Staged for the first time in the 20th century, The Undivine Comedy has been steadily gaining topicality with the rise of (basically anti-Christian) mass totalitarian movements. Adam Mickiewicz, in the middle of the 19th century, regarded it as ”the highest achievement of the Slavonic theatre”; Czeslaw Milosz called it, more recently, ”a truly pioneering work in its treatment of an unusual subject and in its visual elements.” Although several English translations exist, the play has been, on the whole, ignored outside Poland, even by directors otherwise interested in the Polish theatre.
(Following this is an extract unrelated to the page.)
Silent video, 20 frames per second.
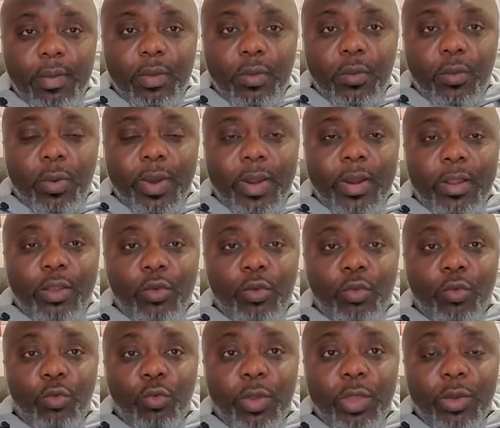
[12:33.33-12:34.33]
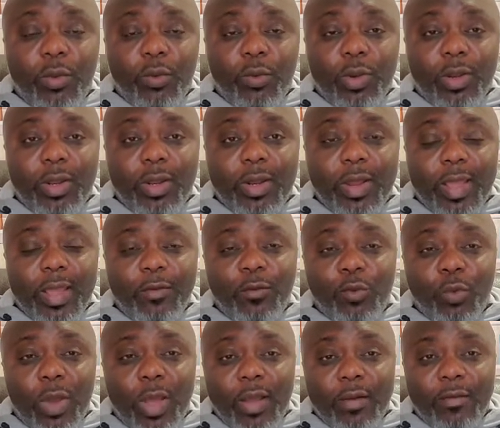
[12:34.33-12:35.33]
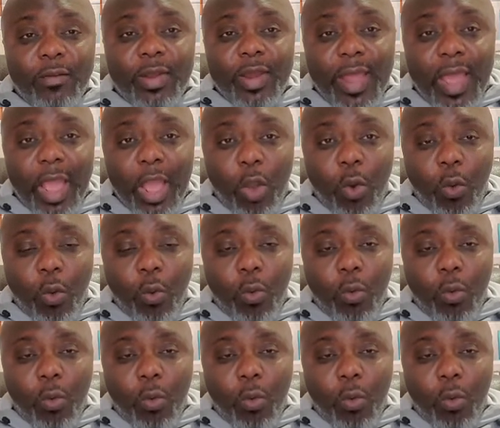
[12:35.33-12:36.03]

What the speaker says: What are you doing with the life you have now?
Krasinski’s other play, Irydion, published in 1836, takes place in imperial Rome in the 3rd century ad. It is the story of a half-Greek, half-Germanic hero, Irydion (”the son of the rainbow”), who is bent on the destruction of corrupt, decadent Rome. To achieve this aim he is ready to sacrifice his sister Elsinoe to the lust of the Emperor Heliogabalus. His plot to subvert and then destroy Rome fails in the end because of the Christians’ reluctance to take up arms against their rulers. Irydion was written as an indirect response to Mickiewicz’s influential poem Konrad Wallenrod, a work which advocated revenge against the enemy by any means, including morally reprehensible methods. Krasinski’s play is written in an ”ornate arhythmical, utterly Romantic prose,” as described by Milosz, partly modelled on Chateaubriand, and while it enjoyed some popularity in the 19th century, it has not been resurrected on the stage in contemporary Poland.